TASK ITEM:
Check each line of the records for "What"; collect those that have it.

SUPPLIED DATA:
------------------------------------------------

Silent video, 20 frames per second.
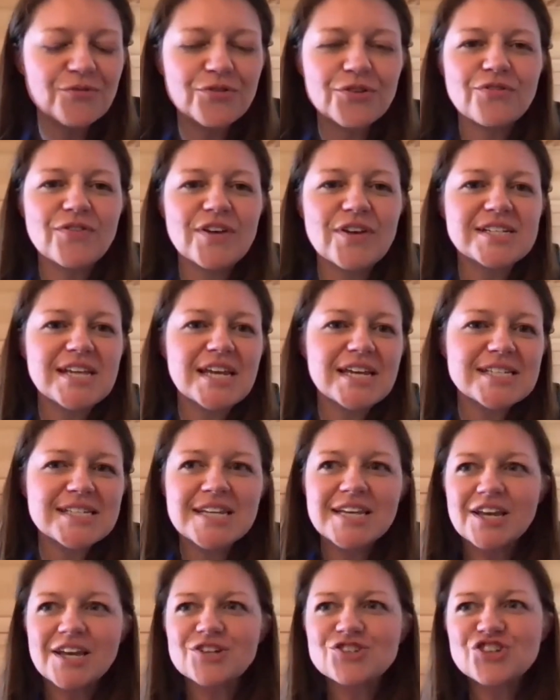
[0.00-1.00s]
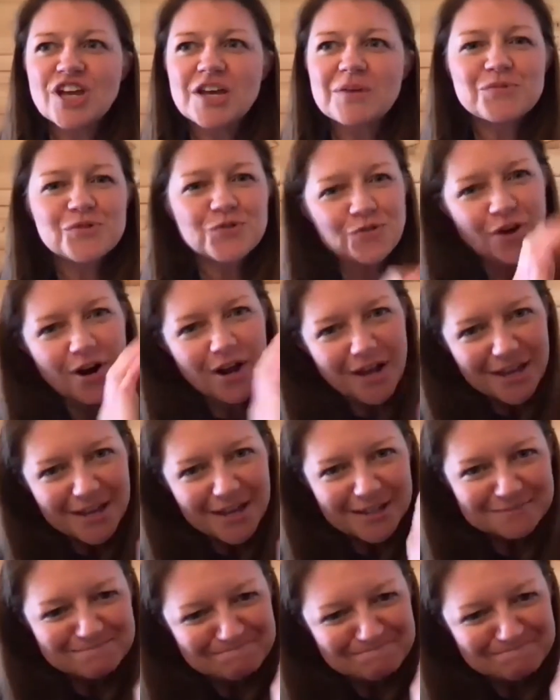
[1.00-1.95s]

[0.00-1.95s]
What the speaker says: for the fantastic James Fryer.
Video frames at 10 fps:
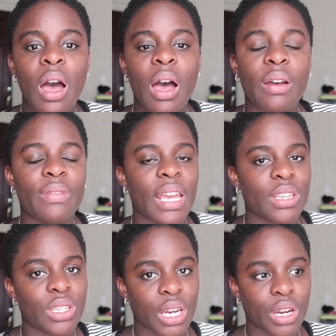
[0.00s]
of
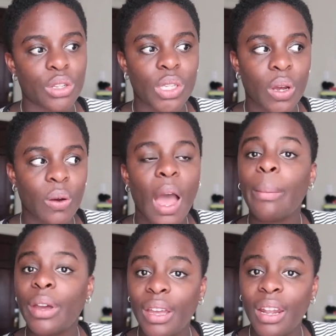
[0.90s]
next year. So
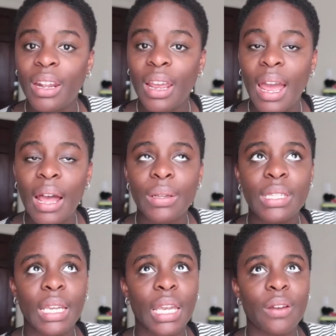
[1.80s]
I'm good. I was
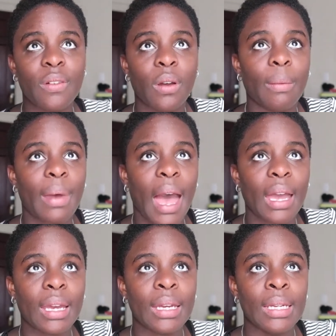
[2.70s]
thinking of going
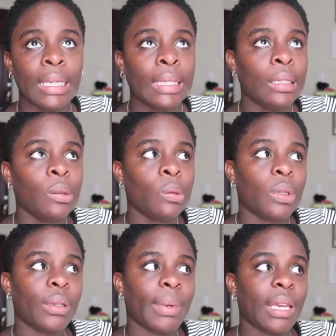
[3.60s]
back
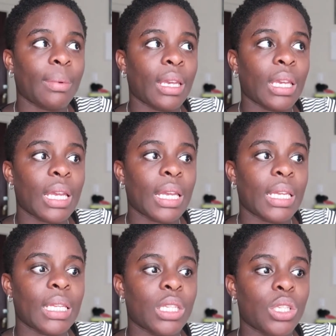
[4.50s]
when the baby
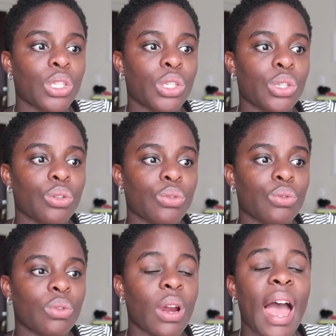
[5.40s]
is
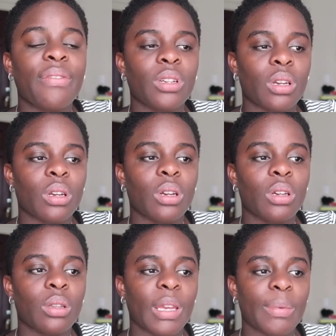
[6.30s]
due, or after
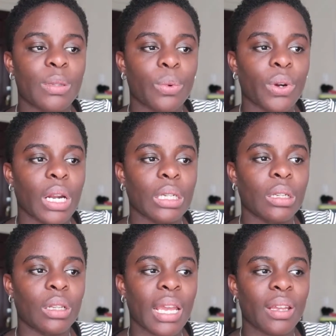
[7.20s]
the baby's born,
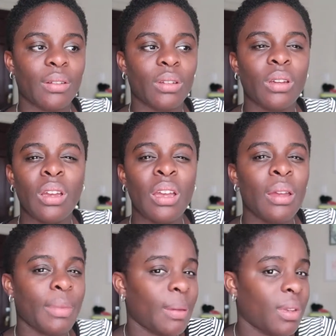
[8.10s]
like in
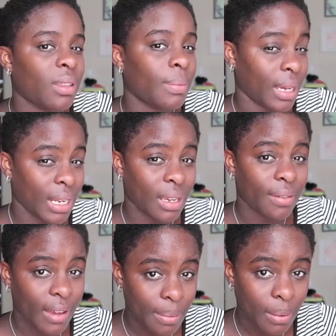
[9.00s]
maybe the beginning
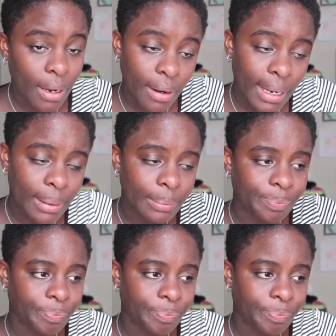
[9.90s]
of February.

------------------------------------------------

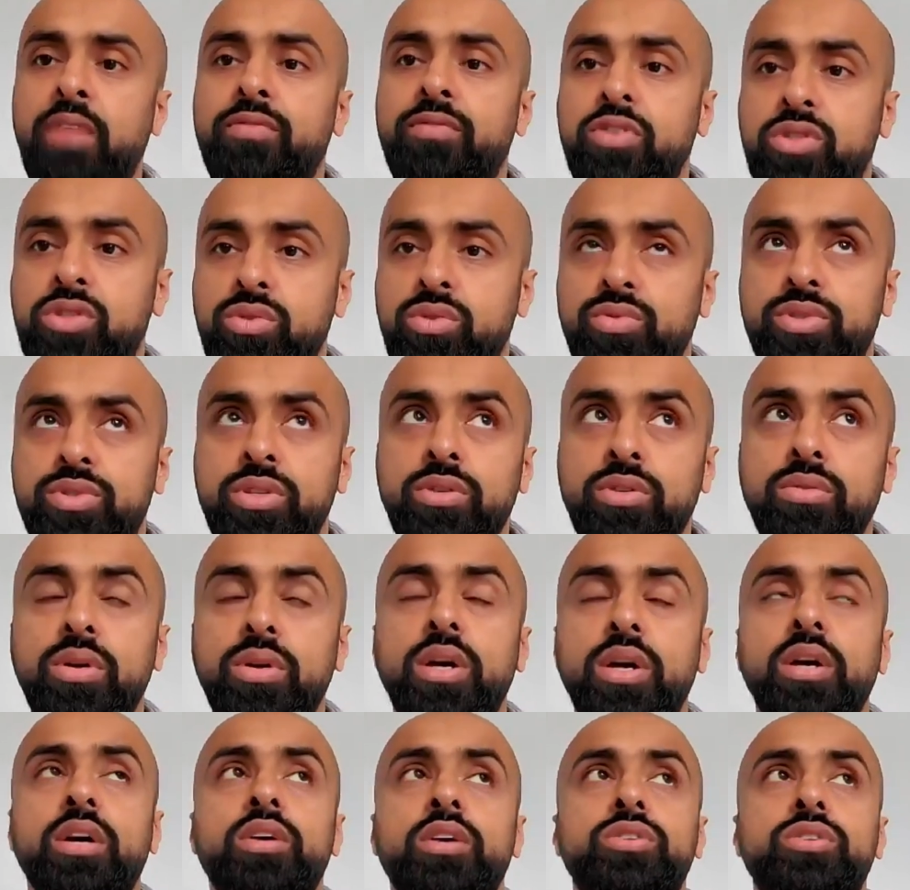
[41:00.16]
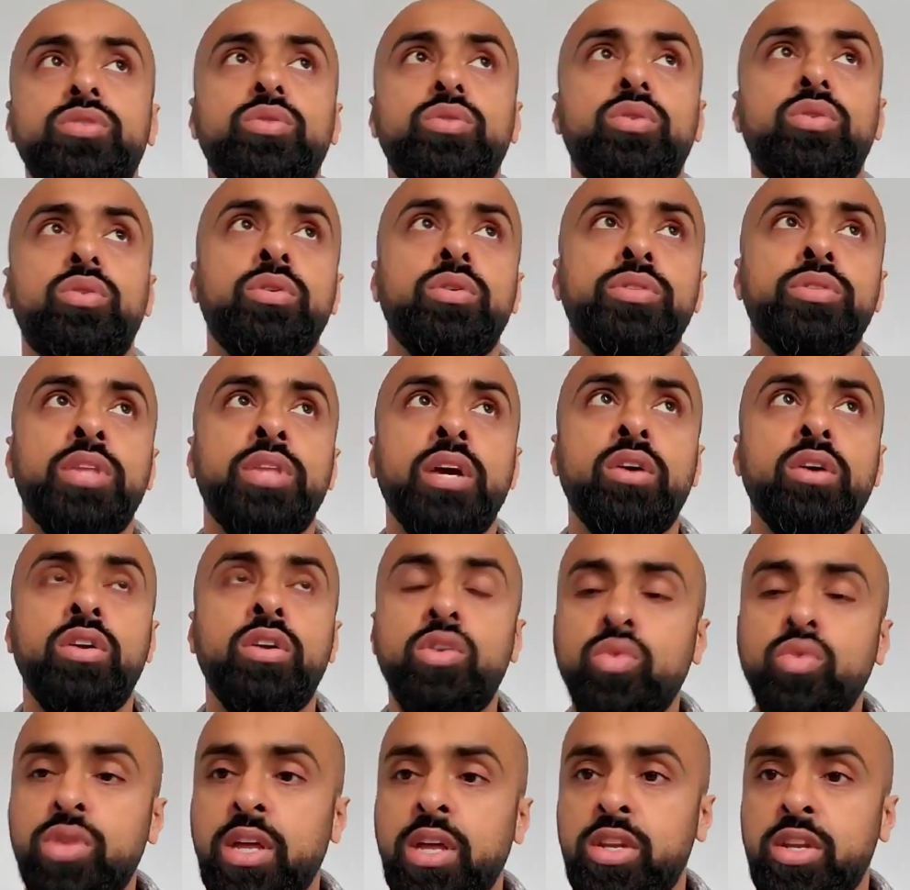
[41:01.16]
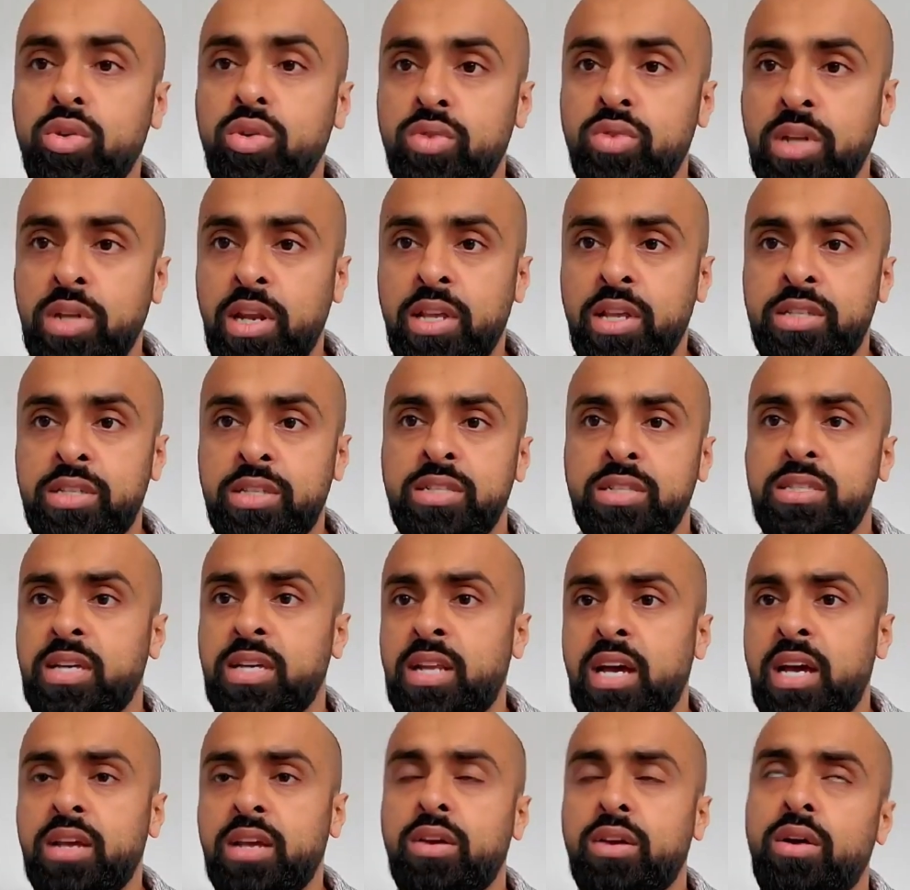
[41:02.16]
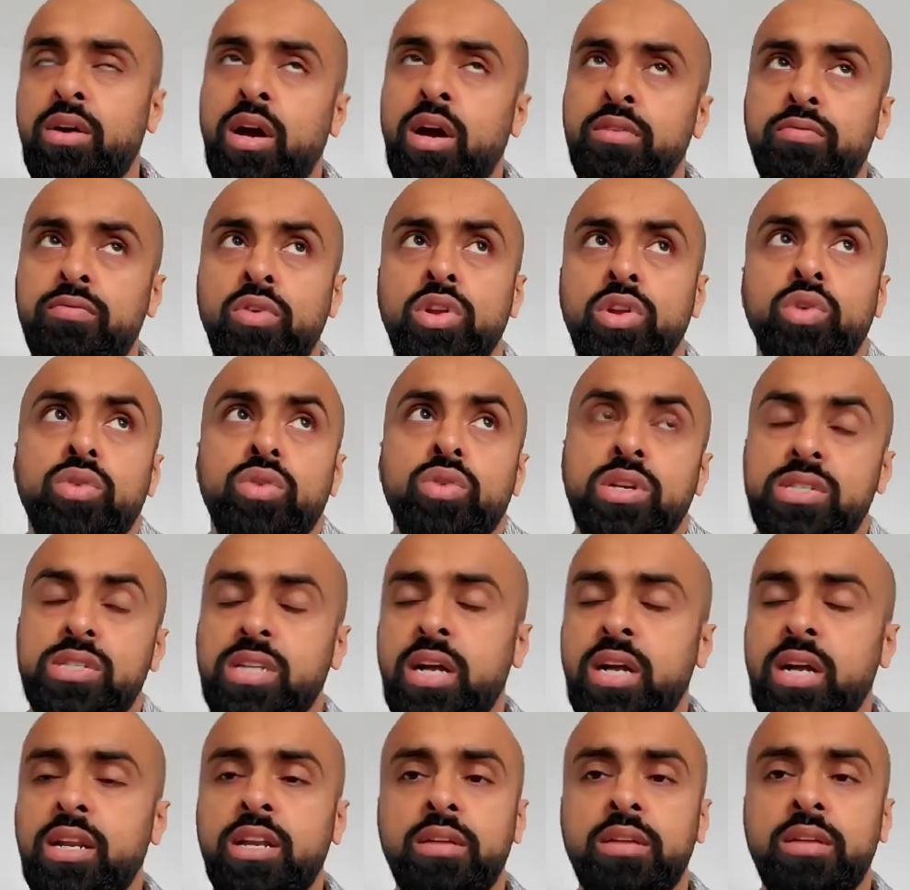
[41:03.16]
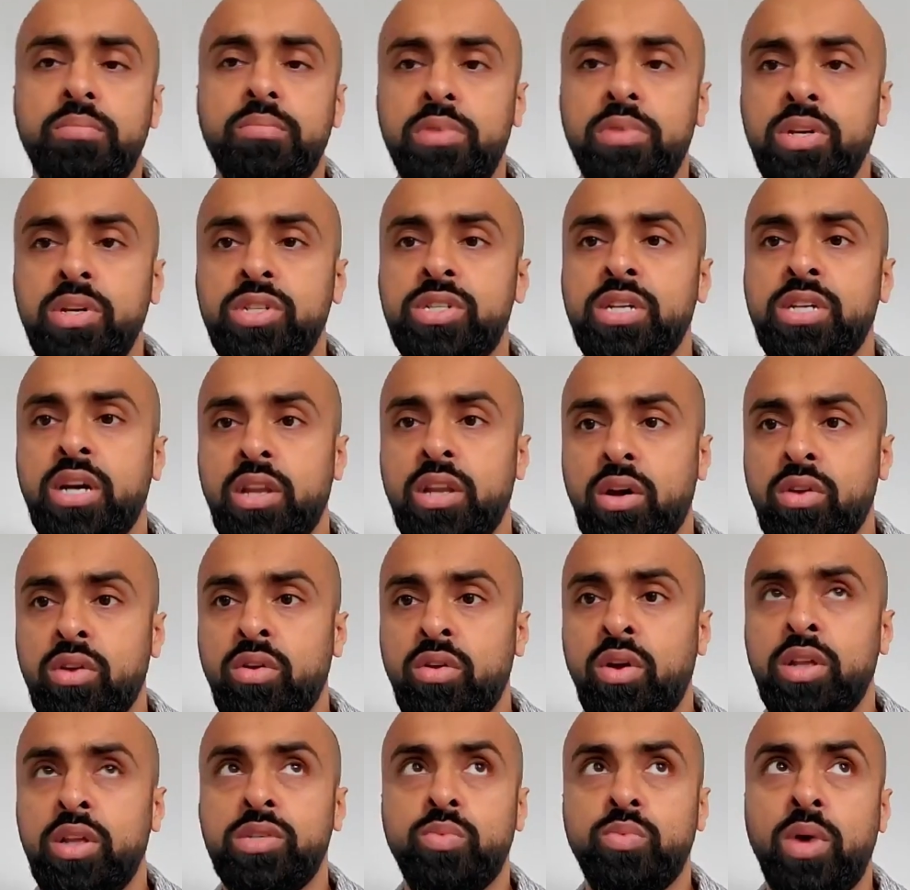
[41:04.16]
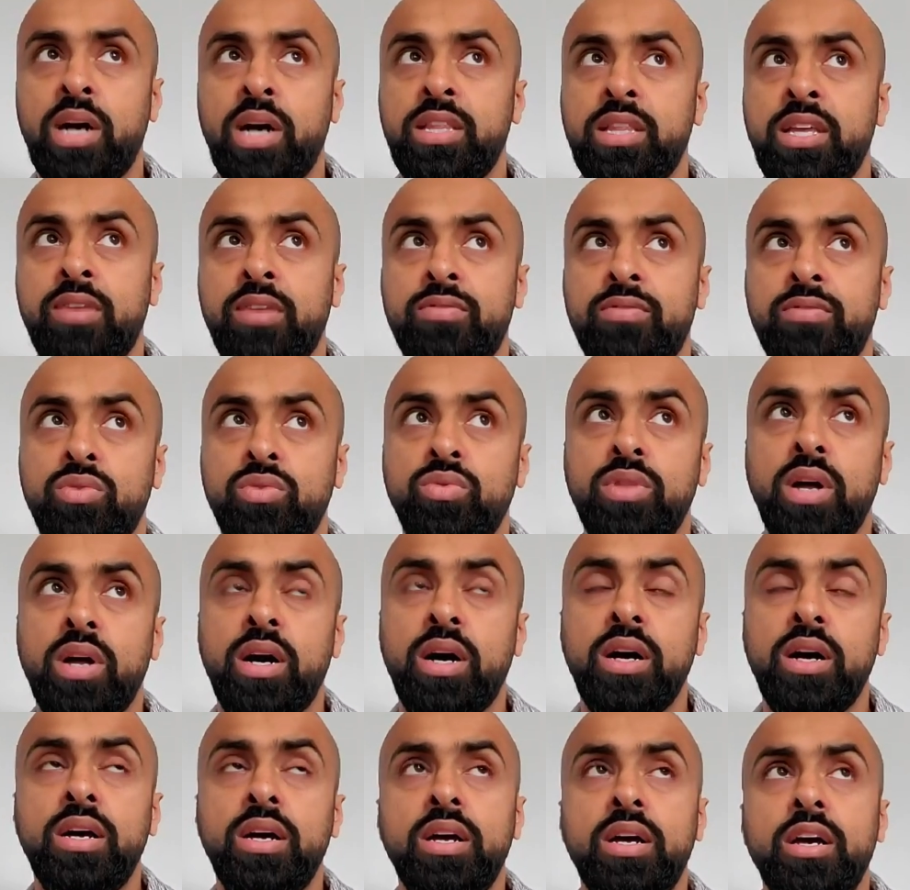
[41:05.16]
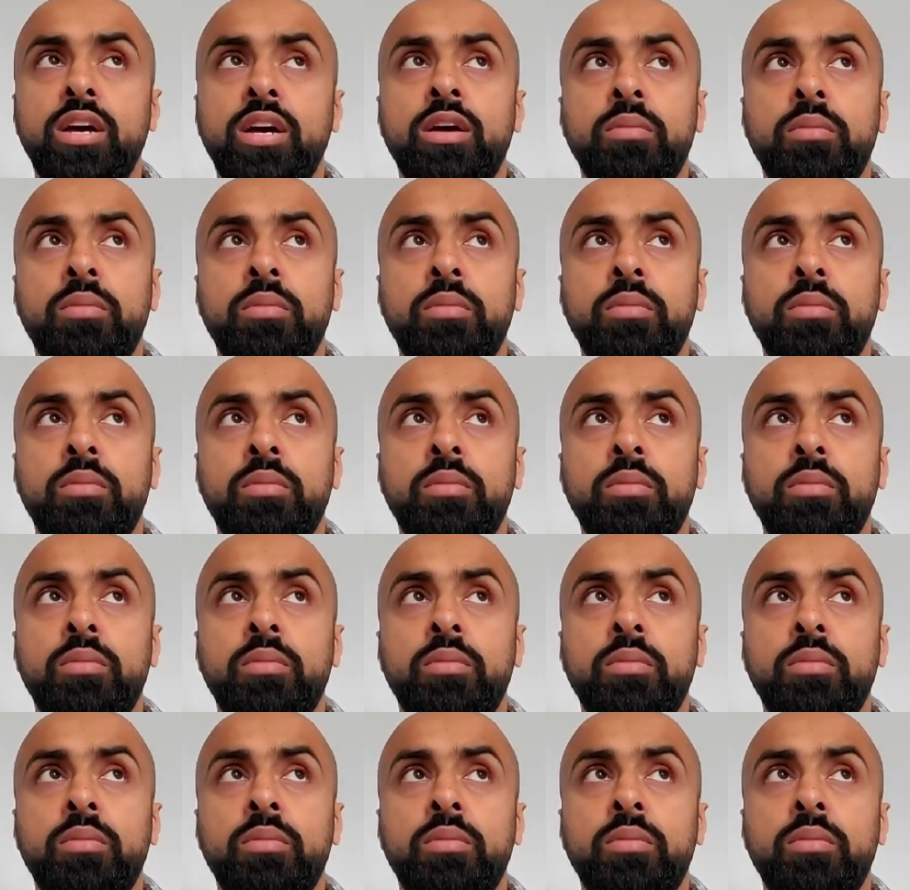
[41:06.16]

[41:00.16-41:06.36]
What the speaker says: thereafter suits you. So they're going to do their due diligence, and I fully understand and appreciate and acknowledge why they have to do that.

------------------------------------------------

SOLUTION TO THE PROBLEM:
What the speaker says: for the fantastic James Fryer.
What the speaker says: thereafter suits you. So they're going to do their due diligence, and I fully understand and appreciate and acknowledge why they have to do that.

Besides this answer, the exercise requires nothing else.